Trump signs executive order to punish vandalism against federal monuments

President Donald Trump signed an executive order Friday to protect federal monuments after a series of recent incidents related to vandalism of statues commemorating the Confederacy and some of the nation’s Founding Fathers.

“I have just had the privilege of signing a very strong Executive Order that protects the Monuments, Monuments and Statues of the United States, and fights the recent Criminal Violence. Long prison terms for these illegal acts against our Great Country!” Trump said in a tweet.

The order would “strengthen” existing federal law, which penalizes the destruction of federal monuments. For example, the Veterans Monuments Preservation and Recognition Act of 2003 imposes a fine and up to 10 years in prison on anyone who destroys a monument.

“Individuals and organizations have the right to peacefully advocate for the removal or construction of any monument,” says the order. “But no individual or group has the right to damage, deface or remove any monument through the use of force.”

It also threatens to withhold federal funds from state and local agencies that “do not protect monuments, monuments and statues.”

“In the midst of these attacks, many state and local governments appear to have lost the ability to distinguish between the legal exercise of the rights to freedom of expression and assembly and unvarnished vandalism,” the order says. “They have surrendered to the mafia government.”

Protests against racism and police brutality sparked by the murder of George Floyd have rekindled debate around statues and other monuments honoring the Confederacy and slave presidents, such as George Washington and Andrew Jackson. After the violence sparked by white nationalists in Charlottesville, Virginia, in 2017, there was a public outcry to remove Confederate symbols across the country.

Earlier this week, protesters defaced a statue of President Andrew Jackson in Lafayette Square outside the White House and tried to tear it down, but police sprayed protesters to protect the monument. Jackson was a slaver and oversaw the expulsion of Native Americans in which the federal government forcibly moved them west. Approximately 4,000 Cherokees died on that trip, known as the “Trail of Tears.” The National Park Service has put up a barrier around the statue.

Elsewhere in the country, media reports detail protesters who disfigured and, in some cases, tore down statues of Confederate soldiers and generals who fought to defend slavery.

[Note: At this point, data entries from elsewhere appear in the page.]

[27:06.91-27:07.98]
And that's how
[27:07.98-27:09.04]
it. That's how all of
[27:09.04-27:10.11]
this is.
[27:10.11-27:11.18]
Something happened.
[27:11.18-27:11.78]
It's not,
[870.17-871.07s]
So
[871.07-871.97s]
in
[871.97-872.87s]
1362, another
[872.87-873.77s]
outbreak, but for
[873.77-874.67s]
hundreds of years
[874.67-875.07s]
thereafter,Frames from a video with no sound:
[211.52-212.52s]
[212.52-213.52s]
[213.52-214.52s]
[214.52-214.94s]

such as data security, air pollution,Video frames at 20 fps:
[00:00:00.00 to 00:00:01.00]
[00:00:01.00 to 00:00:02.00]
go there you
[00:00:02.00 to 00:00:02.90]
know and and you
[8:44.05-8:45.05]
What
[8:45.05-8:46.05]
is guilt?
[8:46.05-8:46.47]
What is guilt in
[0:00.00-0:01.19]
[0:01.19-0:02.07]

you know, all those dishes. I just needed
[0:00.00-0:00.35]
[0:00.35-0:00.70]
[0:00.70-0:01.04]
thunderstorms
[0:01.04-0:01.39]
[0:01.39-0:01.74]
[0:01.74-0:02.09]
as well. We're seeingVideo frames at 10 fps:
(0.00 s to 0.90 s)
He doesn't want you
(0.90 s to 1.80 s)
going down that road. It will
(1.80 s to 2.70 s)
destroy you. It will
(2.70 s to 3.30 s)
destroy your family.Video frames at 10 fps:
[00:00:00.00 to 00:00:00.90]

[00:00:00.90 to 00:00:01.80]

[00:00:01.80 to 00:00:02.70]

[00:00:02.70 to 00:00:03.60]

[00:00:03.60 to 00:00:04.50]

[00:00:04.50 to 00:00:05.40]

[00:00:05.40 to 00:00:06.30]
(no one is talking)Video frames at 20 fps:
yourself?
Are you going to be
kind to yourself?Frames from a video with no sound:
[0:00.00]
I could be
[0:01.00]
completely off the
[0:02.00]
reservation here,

Washington, the first president of the United States, also became a target in which protests tore down his statue in Portland, Oregon, and defaced a different statue in Baltimore. A World War II memorial was also destroyed in Charlotte, North Carolina.

Trump told reporters on Tuesday that he is seeking severe sanctions for acts of vandalism against federal monuments.

“We are looking for long-term prison terms for these hooligans and these thugs and these anarchists and agitators and we call them whatever they want. Some people don’t like that language, but that’s what they are. They are bad people, they don’t love our country, and they are not tearing down our monuments, “he said.

House Speaker Nancy Pelosi, a Democrat from California, requested the removal of Confederate monuments in the Capitol building earlier this month and also ordered the removal of the portraits of four House speakers who served on the Confederation on display at the Capitol.